Last night I was complaining about how I didn't want to go to an event on campus that our organization, Afrikana, had been invited to.  It was being sponsored by a group that represents a lot of shallowness and lack of efficacy, especially in the Black community.


But, I was  so WRONG.  I had a great time, the people were so interested in what Afrikana was about and what we were trying to accomplish, they wanted to join and fight along with us, they were so engaged in the conversation.


I was wrong and I'm glad that I was.  It was awesome.  It was really rejuvenating too.  I didn't feel so purposeless.



It was so nice to see a room full of Black women interested in Black consciousness and African/African-American culture.


And there was food.  Food always brings people together so the Deltas (the hostesses) created a theme called "A Taste of Culture".  I made tola soup and rice for the event and they lapped it up.  I really thought that a few people would try it and I could take the rest home to my apartment to eat as I study through the weekend.  Not.


It was gone way before the event was over.  I always assume that Americans think African food looks weird, smells weird and won't want to risk tasting it.  Not.


I'm a little bitter that I have no tola but I'm happy that people are receptive to novelty.


I say all that to say that I'ma chill.  Happiness is elusive of course and I don't even really seek her fakin' liiiiiike a$$...but I want to live now and make use of this time.  It ain't all about planning and there is always food.


Huge shoutout to Sarah and Charity, who are such great sources of clarity.

Wednesday, November 4, 2009

Pata

"God Blocked It" by Kurt Carr

...you see my life was spinning out of control / and the fact that i'm still alive today / ain't nothin' but, nothin' but a miracle...

I always have so much to write about. Life happens to me, I notice life and I have so much to say. But my God, my life makes no time for my art.

Really, I make no time for my art. I love art like I love God and I be fakin' liiiiiike...

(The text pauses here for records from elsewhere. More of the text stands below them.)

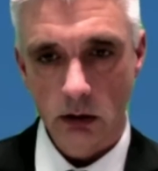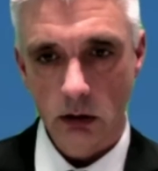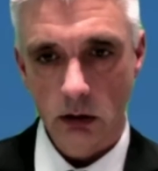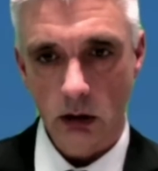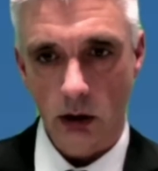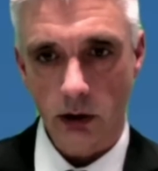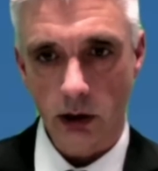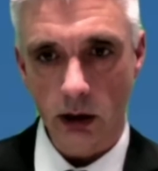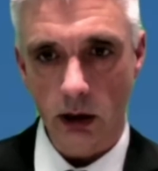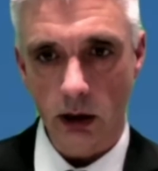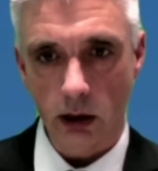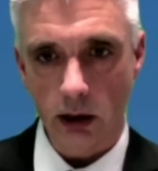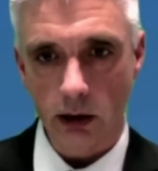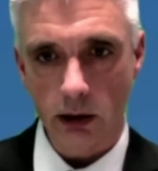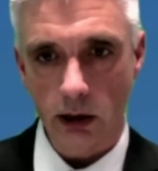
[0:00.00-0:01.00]
I think
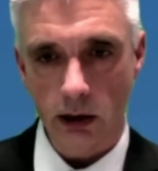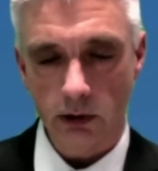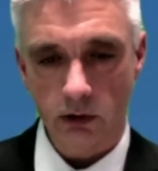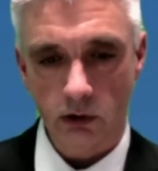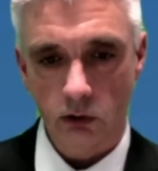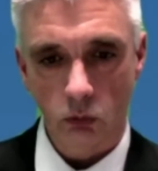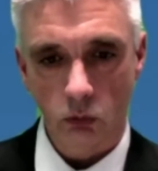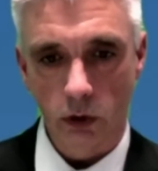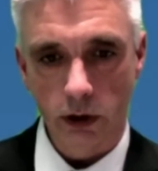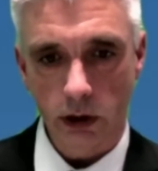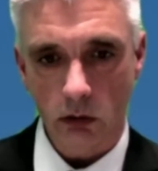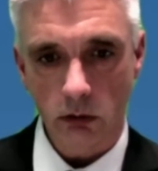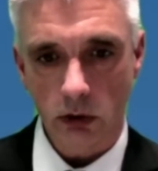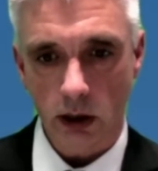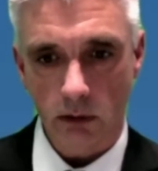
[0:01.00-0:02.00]
we
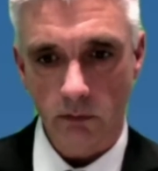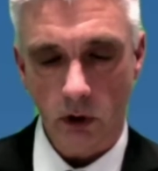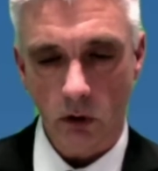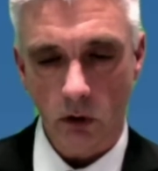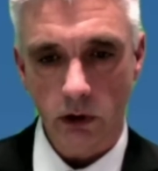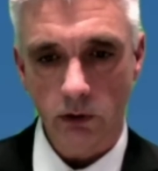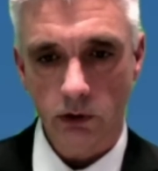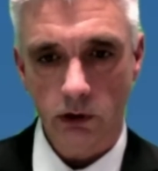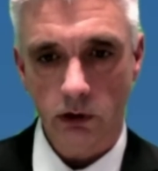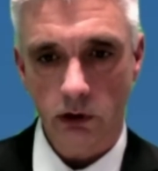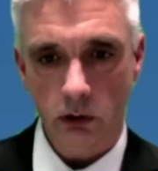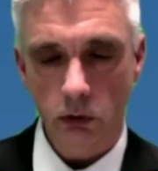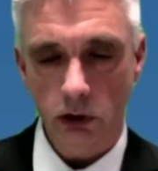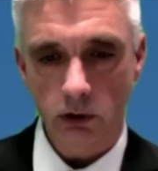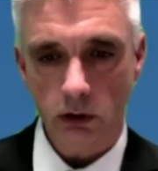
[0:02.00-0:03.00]
don't get involved in system
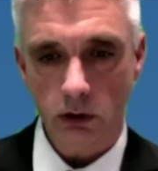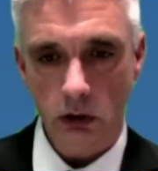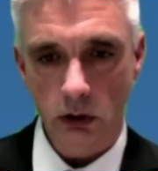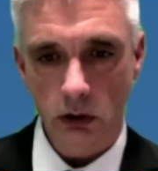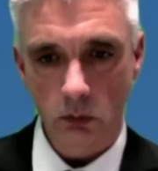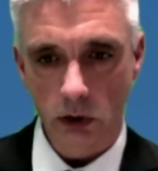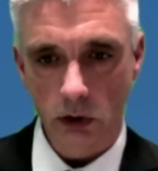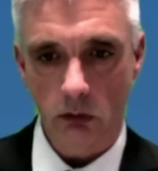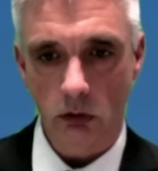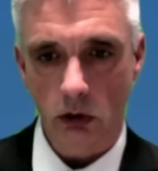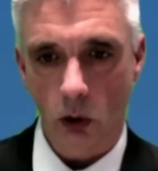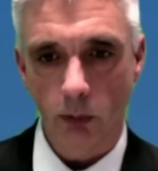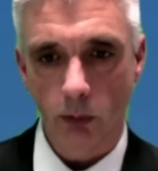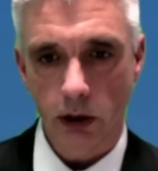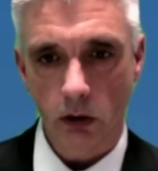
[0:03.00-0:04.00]
design. We don't
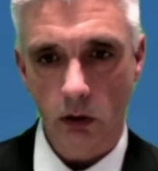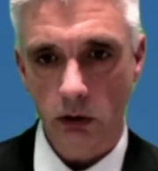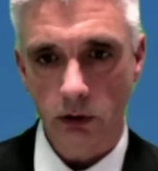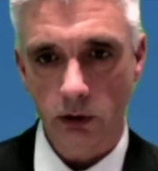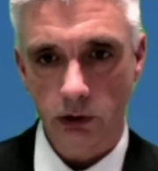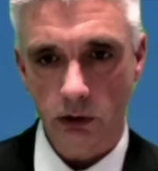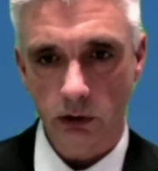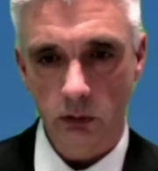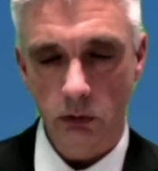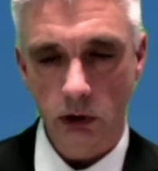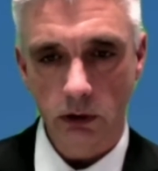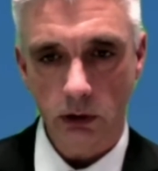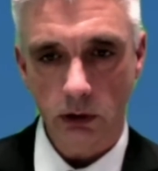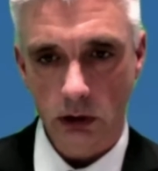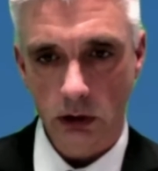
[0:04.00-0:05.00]
comment on the system
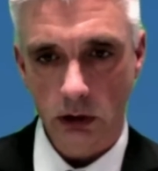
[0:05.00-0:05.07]
design.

Last week Friday I was just having a bad, baaad day. I can't remember the details of the badness (which is just a testament to that fact that trouble don't last always). I just remember feeling so out of control, so helpless, so much self-pity, anger, and frustration about still being frustrated.

I thought that my whole life, not just whatever incident I was dealing with, was in shambles and even the good things were just life's way of mocking my misfortune. I lost my VCU ID, which is my whole life on campus. It was the last "bad" thing to happen that day, and you know it's the straw that breaks the camel's back.

I'm a habitual negative thinker. I know, but I'm praying on it.

And that's what I was reminded to do on Friday. I forget that things could be so much worse. This life is bad for me sometimes, lonely, solutionless, and seemingly not worth the effort. But I am still alive which is more than so many can say. And as long as I am alive, I still have some control. I still have some opportunity.

Someone found my ID and emailed me. Slowly, the rest of the messy injustice of my day and life rescinded or just didn't seem as big of a deal as they initially did. I went to the library, less loaded on my mind and studied, my purpose in life for the time being.

I pulled out my planner and was temporarily overwhelmed by my life...tests in red ink, bills in blue ink, more meetings in purple all up and through my planner.

Whatever song was playing on iTunes faded out and I started to open my mouth to complain. "I can't...

And they sang...

The Devil had a plan to kill me, I know
But God intercepted his plan
And told the devil, no
God blocked it
He wouldn't let it be so
No He wouldn't let it be so

And then Nikita told 'em...

Haven't lived a perfect life
Seems I've done wrong more than I've done right
But thank God for compassion and forgiveness
That kept me from a terrible plight

You see, my life was spinning out of control
The fact that I'm still a live today
Ain't nothing, nothing but a miracle

Obviously, I shut my mouth. and no matter how much I study my science, love my science, feel secure in the certain logic of science, I love my God. The fact that I'm still alive today ain't nothing but a miracle. I'm only here because He still wants me to be, because He protected me, because God blocked it.

I got work to do.

For real though, I have so much reading to do.